Comme chez les adultes, la demande de soins de transition est croissante chez les mineurs depuis 10 ans. Cette dynamique suscite en France, mais aussi à l’international, des débats sur les ressorts, la balance bénéfices/risques de soins de transition précoces ainsi que sur l’information et le consentement éclairé des jeunes et de leurs familles.
Des groupes critiquent les recommandations internationales de l’Association mondiale des professionnels pour la santé transgenre (WPATH) et s’inquiètent d’une prise en charge trop précoce susceptible de provoquer des regrets ultérieurs. « Comme sur tous les sujets polémiques, il y a urgence à calmer le jeu, dépassionner le débat et réfléchir à partir des faits », invite le Dr Hervé Picard, généraliste, médecin de santé publique et co-auteur d’un rapport sur les parcours de soins des personnes trans, remis au ministre de la Santé en début d'année.
Le document souligne l’absence de données globales sur le nombre de jeunes en interrogation de genre. « L’importance du sujet justifierait de conduire une enquête auprès des services (hospitaliers et maisons des adolescents) et professionnels libéraux accompagnant des mineurs trans », est-il souligné. Selon la Caisse nationale d'Assurance-maladie (Cnam), 294 bénéficiaires de l’affection de longue durée (ALD) permettant la prise en charge des soins de transition avaient moins de 18 ans en 2020 (huit en 2013).
Une décision toujours collégiale
Leur parcours est assuré dans des centres dédiés avec des équipes pluridisciplinaires, dont les pratiques s’appuient sur les recommandations internationales de la WPATH et de l’Endocrine Society. « La prescription est très encadrée en France, plus que chez les adultes, rassure la Pr Anne-Sophie Lambert, pédiatre endocrinologue à l'hôpital Bicêtre (AP-HP). Rien n’est fait à la légère, malgré le sentiment d’urgence exprimé par certains mineurs. »

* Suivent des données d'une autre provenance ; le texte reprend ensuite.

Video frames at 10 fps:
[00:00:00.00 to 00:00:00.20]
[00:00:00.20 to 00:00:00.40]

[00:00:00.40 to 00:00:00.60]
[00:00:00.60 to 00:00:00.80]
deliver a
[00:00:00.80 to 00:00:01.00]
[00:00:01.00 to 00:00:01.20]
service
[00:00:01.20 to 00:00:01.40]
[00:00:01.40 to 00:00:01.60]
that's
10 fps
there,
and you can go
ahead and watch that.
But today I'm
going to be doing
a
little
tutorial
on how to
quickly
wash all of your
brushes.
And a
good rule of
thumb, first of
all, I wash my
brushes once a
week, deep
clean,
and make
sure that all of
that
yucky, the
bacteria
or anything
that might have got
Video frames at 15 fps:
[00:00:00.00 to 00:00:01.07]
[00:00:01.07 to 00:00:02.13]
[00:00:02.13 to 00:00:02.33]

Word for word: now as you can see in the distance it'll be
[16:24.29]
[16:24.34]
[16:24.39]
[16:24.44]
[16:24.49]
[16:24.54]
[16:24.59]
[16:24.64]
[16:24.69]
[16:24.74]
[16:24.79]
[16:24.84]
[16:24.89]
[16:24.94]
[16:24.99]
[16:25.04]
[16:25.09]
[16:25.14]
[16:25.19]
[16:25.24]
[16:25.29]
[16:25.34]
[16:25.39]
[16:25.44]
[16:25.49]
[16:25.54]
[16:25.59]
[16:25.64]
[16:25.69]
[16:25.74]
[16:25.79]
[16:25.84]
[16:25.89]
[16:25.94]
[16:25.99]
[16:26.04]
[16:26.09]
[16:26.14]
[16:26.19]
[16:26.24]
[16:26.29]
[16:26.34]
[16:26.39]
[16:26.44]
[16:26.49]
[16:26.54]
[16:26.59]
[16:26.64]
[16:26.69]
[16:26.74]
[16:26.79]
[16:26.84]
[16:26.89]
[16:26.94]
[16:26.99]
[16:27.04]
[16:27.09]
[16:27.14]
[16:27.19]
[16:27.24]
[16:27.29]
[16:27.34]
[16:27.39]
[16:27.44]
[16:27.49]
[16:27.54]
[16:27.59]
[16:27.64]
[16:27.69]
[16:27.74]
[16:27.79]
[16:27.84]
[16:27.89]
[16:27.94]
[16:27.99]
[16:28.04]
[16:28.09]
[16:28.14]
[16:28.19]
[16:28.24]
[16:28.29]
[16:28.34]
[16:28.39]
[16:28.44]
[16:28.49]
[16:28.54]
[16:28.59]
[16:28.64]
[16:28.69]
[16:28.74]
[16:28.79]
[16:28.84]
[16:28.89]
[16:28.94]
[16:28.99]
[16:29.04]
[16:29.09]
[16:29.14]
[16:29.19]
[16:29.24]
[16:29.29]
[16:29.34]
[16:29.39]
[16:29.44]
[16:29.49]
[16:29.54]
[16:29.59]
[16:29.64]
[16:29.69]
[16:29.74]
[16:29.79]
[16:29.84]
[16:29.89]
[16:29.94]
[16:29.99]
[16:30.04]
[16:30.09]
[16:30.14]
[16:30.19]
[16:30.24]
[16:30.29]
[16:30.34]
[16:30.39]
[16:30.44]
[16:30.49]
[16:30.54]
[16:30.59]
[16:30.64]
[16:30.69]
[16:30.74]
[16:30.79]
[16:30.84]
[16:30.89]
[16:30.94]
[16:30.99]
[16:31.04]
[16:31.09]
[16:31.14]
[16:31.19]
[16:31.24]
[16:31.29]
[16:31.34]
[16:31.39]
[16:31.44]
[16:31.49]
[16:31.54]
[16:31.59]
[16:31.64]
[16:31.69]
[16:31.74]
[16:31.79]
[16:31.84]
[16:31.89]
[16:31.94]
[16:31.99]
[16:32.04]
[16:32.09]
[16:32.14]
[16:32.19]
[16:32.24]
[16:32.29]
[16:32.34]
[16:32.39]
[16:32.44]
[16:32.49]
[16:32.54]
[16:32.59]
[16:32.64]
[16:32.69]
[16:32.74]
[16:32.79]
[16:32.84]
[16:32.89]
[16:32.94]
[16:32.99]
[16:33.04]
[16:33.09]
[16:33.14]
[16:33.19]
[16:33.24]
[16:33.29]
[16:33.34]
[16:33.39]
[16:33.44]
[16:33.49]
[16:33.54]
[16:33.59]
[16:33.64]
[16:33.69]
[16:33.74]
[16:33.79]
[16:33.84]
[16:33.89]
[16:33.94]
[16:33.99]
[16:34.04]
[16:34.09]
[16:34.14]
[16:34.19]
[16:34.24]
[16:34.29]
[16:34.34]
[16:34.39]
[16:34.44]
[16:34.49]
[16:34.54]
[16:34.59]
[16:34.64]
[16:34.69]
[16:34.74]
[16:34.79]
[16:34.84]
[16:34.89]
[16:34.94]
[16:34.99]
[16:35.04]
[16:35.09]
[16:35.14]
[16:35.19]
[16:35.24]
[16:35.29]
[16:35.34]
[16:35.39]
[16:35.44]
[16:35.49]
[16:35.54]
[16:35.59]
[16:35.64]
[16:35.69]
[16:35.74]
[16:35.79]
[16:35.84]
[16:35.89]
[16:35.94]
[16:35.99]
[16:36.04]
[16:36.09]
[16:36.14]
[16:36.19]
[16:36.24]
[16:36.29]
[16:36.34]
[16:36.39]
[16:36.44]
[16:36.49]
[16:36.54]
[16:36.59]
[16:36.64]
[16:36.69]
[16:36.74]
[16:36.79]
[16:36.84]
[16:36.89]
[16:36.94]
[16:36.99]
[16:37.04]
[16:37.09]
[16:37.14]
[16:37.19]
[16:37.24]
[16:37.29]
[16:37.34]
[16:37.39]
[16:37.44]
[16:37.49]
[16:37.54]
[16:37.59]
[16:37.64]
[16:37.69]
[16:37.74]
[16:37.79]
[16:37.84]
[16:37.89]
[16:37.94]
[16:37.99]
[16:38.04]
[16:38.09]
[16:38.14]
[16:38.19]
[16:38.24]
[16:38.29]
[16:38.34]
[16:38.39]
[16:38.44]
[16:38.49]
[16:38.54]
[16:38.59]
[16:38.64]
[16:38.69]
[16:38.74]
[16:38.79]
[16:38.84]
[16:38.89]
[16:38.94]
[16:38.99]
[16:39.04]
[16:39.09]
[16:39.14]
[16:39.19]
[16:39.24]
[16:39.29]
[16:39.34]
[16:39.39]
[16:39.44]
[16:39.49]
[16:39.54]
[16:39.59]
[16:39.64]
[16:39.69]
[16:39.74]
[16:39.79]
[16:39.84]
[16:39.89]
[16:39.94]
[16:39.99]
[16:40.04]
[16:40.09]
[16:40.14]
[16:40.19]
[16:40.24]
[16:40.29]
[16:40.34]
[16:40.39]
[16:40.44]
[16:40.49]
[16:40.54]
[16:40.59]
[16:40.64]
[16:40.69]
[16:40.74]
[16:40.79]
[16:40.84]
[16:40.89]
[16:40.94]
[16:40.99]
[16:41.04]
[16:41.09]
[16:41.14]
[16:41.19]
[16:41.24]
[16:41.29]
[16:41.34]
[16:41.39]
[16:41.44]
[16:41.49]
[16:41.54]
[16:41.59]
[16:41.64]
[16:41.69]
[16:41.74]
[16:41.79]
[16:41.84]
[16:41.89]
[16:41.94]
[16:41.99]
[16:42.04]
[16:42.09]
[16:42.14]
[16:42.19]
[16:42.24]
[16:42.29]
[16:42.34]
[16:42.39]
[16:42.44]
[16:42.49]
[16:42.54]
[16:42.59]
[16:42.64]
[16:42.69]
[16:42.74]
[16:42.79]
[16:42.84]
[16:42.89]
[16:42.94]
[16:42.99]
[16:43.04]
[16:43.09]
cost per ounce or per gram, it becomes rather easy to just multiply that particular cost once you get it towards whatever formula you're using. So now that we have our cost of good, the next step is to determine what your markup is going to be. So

« L’accompagnement commence par une rencontre avec un professionnel de la santé mentale qui évalue s’il y a une souffrance associée, souligne la pédiatre. Les éventuels traitements hormonaux n’interviennent qu’après au moins un an de suivi et majoritairement à partir de 16 ans. » La décision d’une hormonothérapie, à base de testostérone ou d’œstrogène associée à des bloqueurs de puberté, n'est prise, avec le consentement du mineur et de ses parents, qu’après discussion en réunion de concertation pluridisciplinaire (RCP), associant psychiatre, endocrinologue, pédiatre, mais aussi juriste et représentant associatif. Aussi, « un bilan hormonal initial est réalisé en hôpital de jour, nous permettant de surveiller ce qui se passe sous traitement », indique-t-elle. Deux années de suivi sont ainsi nécessaires avant qu’un traitement ne soit initié.
Des pratiques encore tâtonnantes
« Les interventions chirurgicales sur les organes génitaux ne sont pratiquées qu’à partir de 18 ans », rappelle la Dr Lambert. L'âge de 16 ans a été fixé pour les hormonothérapies, mais, au cas par cas, des bloqueurs de puberté peuvent être envisagés avant ce seuil. « On peut être amené à discuter d'un traitement de bloqueurs de puberté à des ados à la puberté débutante et quand la souffrance est trop importante », témoigne la pédiatre.
Ces bloqueurs, également utilisés avant 16 ans dans la prise en charge de la puberté précoce, induisent une mise en repos de la puberté. « Les adolescents n’ont plus d’hormones de puberté, ce qui va impacter leur pic de croissance osseux et leur minéralisation osseuse à un âge donné », explique la Dr Lambert. La prise en charge implique une surveillance de l'ostéodensitométrie des adolescents concernés. Une fois la puberté induite dans le sexe souhaité, l'impact initial des bloqueurs « se corrigera » sous l'effet de l'hormonothérapie, ajoute-t-elle.
Le suivi consiste ensuite en une ostéodensitométrie réalisée tous les deux ans et un bilan annuel pour encadrer la prescription hormonale. « La littérature ne fait pas ressortir d’effets délétères majeurs des bloqueurs chez les adolescents, poursuit la pédiatre. Seule l’hormonothérapie à base de testostérone a un effet irréversible sur la virilité. L’information de l’adolescent.e et de sa famille est toujours une étape indispensable. »
Si la balance bénéfices/risques de ces traitements, en partie irréversibles, fait débat, les travaux internationaux tendent à montrer une amélioration du bien-être global des jeunes concernés. « La prise en charge est encore en pleine évolution », reconnaît la Dr Lambert. Mais pour ces jeunes qui peuvent cumuler des facteurs de vulnérabilité importants (déscolarisation, troubles anxieux, tentatives de suicide…), « le bénéfice est réel », estime-t-elle.